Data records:
_ _ _
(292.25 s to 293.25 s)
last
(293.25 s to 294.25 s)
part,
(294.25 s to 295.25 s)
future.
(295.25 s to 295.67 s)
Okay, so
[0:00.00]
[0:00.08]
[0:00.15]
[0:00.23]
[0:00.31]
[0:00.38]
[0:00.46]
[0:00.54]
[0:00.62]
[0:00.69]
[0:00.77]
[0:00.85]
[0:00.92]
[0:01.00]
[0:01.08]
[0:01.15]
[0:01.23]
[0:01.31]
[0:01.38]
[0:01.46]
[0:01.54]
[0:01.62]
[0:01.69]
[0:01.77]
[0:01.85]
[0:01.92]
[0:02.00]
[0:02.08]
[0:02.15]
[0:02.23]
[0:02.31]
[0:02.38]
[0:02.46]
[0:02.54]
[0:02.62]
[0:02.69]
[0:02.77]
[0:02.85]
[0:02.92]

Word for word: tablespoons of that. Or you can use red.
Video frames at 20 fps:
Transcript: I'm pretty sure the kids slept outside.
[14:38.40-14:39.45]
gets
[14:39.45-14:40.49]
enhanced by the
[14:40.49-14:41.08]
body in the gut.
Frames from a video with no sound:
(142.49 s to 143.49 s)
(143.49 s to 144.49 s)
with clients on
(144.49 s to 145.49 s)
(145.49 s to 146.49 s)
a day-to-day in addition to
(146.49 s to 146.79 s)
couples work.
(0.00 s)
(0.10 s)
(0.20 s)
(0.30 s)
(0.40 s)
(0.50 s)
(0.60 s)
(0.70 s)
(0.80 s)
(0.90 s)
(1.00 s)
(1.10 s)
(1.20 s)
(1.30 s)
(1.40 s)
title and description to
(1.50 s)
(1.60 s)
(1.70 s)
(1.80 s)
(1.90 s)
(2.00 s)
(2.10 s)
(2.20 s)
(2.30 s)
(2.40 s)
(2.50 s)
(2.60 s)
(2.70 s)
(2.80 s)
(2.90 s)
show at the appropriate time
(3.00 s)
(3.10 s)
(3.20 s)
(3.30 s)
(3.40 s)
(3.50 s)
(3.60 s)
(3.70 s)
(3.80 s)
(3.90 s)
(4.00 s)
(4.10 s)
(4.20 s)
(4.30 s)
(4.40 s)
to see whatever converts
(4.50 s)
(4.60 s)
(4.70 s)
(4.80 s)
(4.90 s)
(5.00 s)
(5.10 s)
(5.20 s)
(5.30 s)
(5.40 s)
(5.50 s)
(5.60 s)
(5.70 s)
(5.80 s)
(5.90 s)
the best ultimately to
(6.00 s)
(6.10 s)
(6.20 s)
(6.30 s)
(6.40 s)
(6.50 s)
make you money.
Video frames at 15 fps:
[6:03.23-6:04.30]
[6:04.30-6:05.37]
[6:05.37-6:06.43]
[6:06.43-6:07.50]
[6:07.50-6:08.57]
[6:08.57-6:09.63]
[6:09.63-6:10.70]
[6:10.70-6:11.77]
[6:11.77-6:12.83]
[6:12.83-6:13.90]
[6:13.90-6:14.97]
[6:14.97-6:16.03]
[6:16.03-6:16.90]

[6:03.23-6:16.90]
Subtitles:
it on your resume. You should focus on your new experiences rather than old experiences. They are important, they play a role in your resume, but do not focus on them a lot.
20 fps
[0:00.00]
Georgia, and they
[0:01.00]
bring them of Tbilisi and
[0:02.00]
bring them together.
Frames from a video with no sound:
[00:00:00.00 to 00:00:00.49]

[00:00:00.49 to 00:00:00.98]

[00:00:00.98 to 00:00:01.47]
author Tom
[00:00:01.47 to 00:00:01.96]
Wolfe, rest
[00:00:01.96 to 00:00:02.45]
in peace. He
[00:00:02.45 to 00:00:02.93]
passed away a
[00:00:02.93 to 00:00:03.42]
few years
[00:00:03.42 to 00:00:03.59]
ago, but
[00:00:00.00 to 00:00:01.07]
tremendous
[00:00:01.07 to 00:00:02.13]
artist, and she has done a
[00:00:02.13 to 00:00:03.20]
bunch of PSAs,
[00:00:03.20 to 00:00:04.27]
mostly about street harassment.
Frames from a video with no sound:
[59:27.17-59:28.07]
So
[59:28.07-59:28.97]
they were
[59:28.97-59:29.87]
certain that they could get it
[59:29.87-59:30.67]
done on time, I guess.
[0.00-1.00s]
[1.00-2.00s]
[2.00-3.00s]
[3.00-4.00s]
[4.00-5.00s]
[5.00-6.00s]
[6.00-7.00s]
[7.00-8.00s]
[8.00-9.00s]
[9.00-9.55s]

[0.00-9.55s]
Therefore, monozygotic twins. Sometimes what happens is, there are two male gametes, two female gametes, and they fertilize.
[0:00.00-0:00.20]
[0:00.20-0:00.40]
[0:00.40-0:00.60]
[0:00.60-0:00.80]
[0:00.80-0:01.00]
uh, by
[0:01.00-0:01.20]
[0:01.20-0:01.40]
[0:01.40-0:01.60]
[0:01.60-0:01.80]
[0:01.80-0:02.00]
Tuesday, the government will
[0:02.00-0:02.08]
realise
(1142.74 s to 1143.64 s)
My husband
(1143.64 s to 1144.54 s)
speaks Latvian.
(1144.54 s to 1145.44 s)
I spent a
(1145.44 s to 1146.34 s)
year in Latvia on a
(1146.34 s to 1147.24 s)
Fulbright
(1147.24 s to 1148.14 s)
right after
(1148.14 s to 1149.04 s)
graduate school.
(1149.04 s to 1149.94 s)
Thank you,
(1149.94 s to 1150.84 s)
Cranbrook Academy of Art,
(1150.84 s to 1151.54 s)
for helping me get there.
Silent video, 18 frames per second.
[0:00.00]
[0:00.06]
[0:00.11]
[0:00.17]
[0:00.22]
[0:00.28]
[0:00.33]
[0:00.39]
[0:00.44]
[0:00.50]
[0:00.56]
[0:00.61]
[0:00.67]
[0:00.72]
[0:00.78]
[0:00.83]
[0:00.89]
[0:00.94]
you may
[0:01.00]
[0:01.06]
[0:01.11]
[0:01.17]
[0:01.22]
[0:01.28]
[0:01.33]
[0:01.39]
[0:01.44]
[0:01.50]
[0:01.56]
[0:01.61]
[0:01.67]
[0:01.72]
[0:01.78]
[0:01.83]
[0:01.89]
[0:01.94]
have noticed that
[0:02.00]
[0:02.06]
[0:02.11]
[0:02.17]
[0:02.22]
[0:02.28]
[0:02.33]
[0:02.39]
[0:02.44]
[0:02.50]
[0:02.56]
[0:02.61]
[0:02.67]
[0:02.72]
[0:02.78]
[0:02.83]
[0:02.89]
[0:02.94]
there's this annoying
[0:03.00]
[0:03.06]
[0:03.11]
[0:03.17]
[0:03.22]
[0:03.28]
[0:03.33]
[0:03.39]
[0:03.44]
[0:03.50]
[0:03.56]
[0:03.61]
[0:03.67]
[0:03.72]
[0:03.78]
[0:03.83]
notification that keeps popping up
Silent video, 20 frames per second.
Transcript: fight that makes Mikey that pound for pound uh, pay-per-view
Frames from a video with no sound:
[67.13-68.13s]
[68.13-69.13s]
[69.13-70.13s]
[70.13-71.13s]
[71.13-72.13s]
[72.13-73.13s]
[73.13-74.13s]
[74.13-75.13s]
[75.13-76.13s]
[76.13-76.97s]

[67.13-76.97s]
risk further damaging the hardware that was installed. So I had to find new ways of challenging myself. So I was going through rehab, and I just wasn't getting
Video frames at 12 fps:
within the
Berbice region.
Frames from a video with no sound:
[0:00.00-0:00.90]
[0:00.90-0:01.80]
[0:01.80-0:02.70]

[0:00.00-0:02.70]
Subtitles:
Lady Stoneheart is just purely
_ _ _
_TASK BRIEF_
Every entry must be quoted exactly as it appears above.

_RESPONSE TO THIS TASK_
(292.25 s to 293.25 s)
last
(293.25 s to 294.25 s)
part,
(294.25 s to 295.25 s)
future.
(295.25 s to 295.67 s)
Okay, so
[0:00.00]
[0:00.08]
[0:00.15]
[0:00.23]
[0:00.31]
[0:00.38]
[0:00.46]
[0:00.54]
[0:00.62]
[0:00.69]
[0:00.77]
[0:00.85]
[0:00.92]
[0:01.00]
[0:01.08]
[0:01.15]
[0:01.23]
[0:01.31]
[0:01.38]
[0:01.46]
[0:01.54]
[0:01.62]
[0:01.69]
[0:01.77]
[0:01.85]
[0:01.92]
[0:02.00]
[0:02.08]
[0:02.15]
[0:02.23]
[0:02.31]
[0:02.38]
[0:02.46]
[0:02.54]
[0:02.62]
[0:02.69]
[0:02.77]
[0:02.85]
[0:02.92]

Word for word: tablespoons of that. Or you can use red.
Video frames at 20 fps:
Transcript: I'm pretty sure the kids slept outside.
[14:38.40-14:39.45]
gets
[14:39.45-14:40.49]
enhanced by the
[14:40.49-14:41.08]
body in the gut.
Frames from a video with no sound:
(142.49 s to 143.49 s)
(143.49 s to 144.49 s)
with clients on
(144.49 s to 145.49 s)
(145.49 s to 146.49 s)
a day-to-day in addition to
(146.49 s to 146.79 s)
couples work.
(0.00 s)
(0.10 s)
(0.20 s)
(0.30 s)
(0.40 s)
(0.50 s)
(0.60 s)
(0.70 s)
(0.80 s)
(0.90 s)
(1.00 s)
(1.10 s)
(1.20 s)
(1.30 s)
(1.40 s)
title and description to
(1.50 s)
(1.60 s)
(1.70 s)
(1.80 s)
(1.90 s)
(2.00 s)
(2.10 s)
(2.20 s)
(2.30 s)
(2.40 s)
(2.50 s)
(2.60 s)
(2.70 s)
(2.80 s)
(2.90 s)
show at the appropriate time
(3.00 s)
(3.10 s)
(3.20 s)
(3.30 s)
(3.40 s)
(3.50 s)
(3.60 s)
(3.70 s)
(3.80 s)
(3.90 s)
(4.00 s)
(4.10 s)
(4.20 s)
(4.30 s)
(4.40 s)
to see whatever converts
(4.50 s)
(4.60 s)
(4.70 s)
(4.80 s)
(4.90 s)
(5.00 s)
(5.10 s)
(5.20 s)
(5.30 s)
(5.40 s)
(5.50 s)
(5.60 s)
(5.70 s)
(5.80 s)
(5.90 s)
the best ultimately to
(6.00 s)
(6.10 s)
(6.20 s)
(6.30 s)
(6.40 s)
(6.50 s)
make you money.
Video frames at 15 fps:
[6:03.23-6:04.30]
[6:04.30-6:05.37]
[6:05.37-6:06.43]
[6:06.43-6:07.50]
[6:07.50-6:08.57]
[6:08.57-6:09.63]
[6:09.63-6:10.70]
[6:10.70-6:11.77]
[6:11.77-6:12.83]
[6:12.83-6:13.90]
[6:13.90-6:14.97]
[6:14.97-6:16.03]
[6:16.03-6:16.90]

[6:03.23-6:16.90]
Subtitles:
it on your resume. You should focus on your new experiences rather than old experiences. They are important, they play a role in your resume, but do not focus on them a lot.
20 fps
[0:00.00]
Georgia, and they
[0:01.00]
bring them of Tbilisi and
[0:02.00]
bring them together.
Frames from a video with no sound:
[00:00:00.00 to 00:00:00.49]

[00:00:00.49 to 00:00:00.98]

[00:00:00.98 to 00:00:01.47]
author Tom
[00:00:01.47 to 00:00:01.96]
Wolfe, rest
[00:00:01.96 to 00:00:02.45]
in peace. He
[00:00:02.45 to 00:00:02.93]
passed away a
[00:00:02.93 to 00:00:03.42]
few years
[00:00:03.42 to 00:00:03.59]
ago, but
[00:00:00.00 to 00:00:01.07]
tremendous
[00:00:01.07 to 00:00:02.13]
artist, and she has done a
[00:00:02.13 to 00:00:03.20]
bunch of PSAs,
[00:00:03.20 to 00:00:04.27]
mostly about street harassment.
Frames from a video with no sound:
[59:27.17-59:28.07]
So
[59:28.07-59:28.97]
they were
[59:28.97-59:29.87]
certain that they could get it
[59:29.87-59:30.67]
done on time, I guess.
[0.00-1.00s]
[1.00-2.00s]
[2.00-3.00s]
[3.00-4.00s]
[4.00-5.00s]
[5.00-6.00s]
[6.00-7.00s]
[7.00-8.00s]
[8.00-9.00s]
[9.00-9.55s]

[0.00-9.55s]
Therefore, monozygotic twins. Sometimes what happens is, there are two male gametes, two female gametes, and they fertilize.
[0:00.00-0:00.20]
[0:00.20-0:00.40]
[0:00.40-0:00.60]
[0:00.60-0:00.80]
[0:00.80-0:01.00]
uh, by
[0:01.00-0:01.20]
[0:01.20-0:01.40]
[0:01.40-0:01.60]
[0:01.60-0:01.80]
[0:01.80-0:02.00]
Tuesday, the government will
[0:02.00-0:02.08]
realise
(1142.74 s to 1143.64 s)
My husband
(1143.64 s to 1144.54 s)
speaks Latvian.
(1144.54 s to 1145.44 s)
I spent a
(1145.44 s to 1146.34 s)
year in Latvia on a
(1146.34 s to 1147.24 s)
Fulbright
(1147.24 s to 1148.14 s)
right after
(1148.14 s to 1149.04 s)
graduate school.
(1149.04 s to 1149.94 s)
Thank you,
(1149.94 s to 1150.84 s)
Cranbrook Academy of Art,
(1150.84 s to 1151.54 s)
for helping me get there.
Silent video, 18 frames per second.
[0:00.00]
[0:00.06]
[0:00.11]
[0:00.17]
[0:00.22]
[0:00.28]
[0:00.33]
[0:00.39]
[0:00.44]
[0:00.50]
[0:00.56]
[0:00.61]
[0:00.67]
[0:00.72]
[0:00.78]
[0:00.83]
[0:00.89]
[0:00.94]
you may
[0:01.00]
[0:01.06]
[0:01.11]
[0:01.17]
[0:01.22]
[0:01.28]
[0:01.33]
[0:01.39]
[0:01.44]
[0:01.50]
[0:01.56]
[0:01.61]
[0:01.67]
[0:01.72]
[0:01.78]
[0:01.83]
[0:01.89]
[0:01.94]
have noticed that
[0:02.00]
[0:02.06]
[0:02.11]
[0:02.17]
[0:02.22]
[0:02.28]
[0:02.33]
[0:02.39]
[0:02.44]
[0:02.50]
[0:02.56]
[0:02.61]
[0:02.67]
[0:02.72]
[0:02.78]
[0:02.83]
[0:02.89]
[0:02.94]
there's this annoying
[0:03.00]
[0:03.06]
[0:03.11]
[0:03.17]
[0:03.22]
[0:03.28]
[0:03.33]
[0:03.39]
[0:03.44]
[0:03.50]
[0:03.56]
[0:03.61]
[0:03.67]
[0:03.72]
[0:03.78]
[0:03.83]
notification that keeps popping up
Silent video, 20 frames per second.
Transcript: fight that makes Mikey that pound for pound uh, pay-per-view
Frames from a video with no sound:
[67.13-68.13s]
[68.13-69.13s]
[69.13-70.13s]
[70.13-71.13s]
[71.13-72.13s]
[72.13-73.13s]
[73.13-74.13s]
[74.13-75.13s]
[75.13-76.13s]
[76.13-76.97s]

[67.13-76.97s]
risk further damaging the hardware that was installed. So I had to find new ways of challenging myself. So I was going through rehab, and I just wasn't getting
Video frames at 12 fps:
within the
Berbice region.
Frames from a video with no sound:
[0:00.00-0:00.90]
[0:00.90-0:01.80]
[0:01.80-0:02.70]

[0:00.00-0:02.70]
Subtitles:
Lady Stoneheart is just purely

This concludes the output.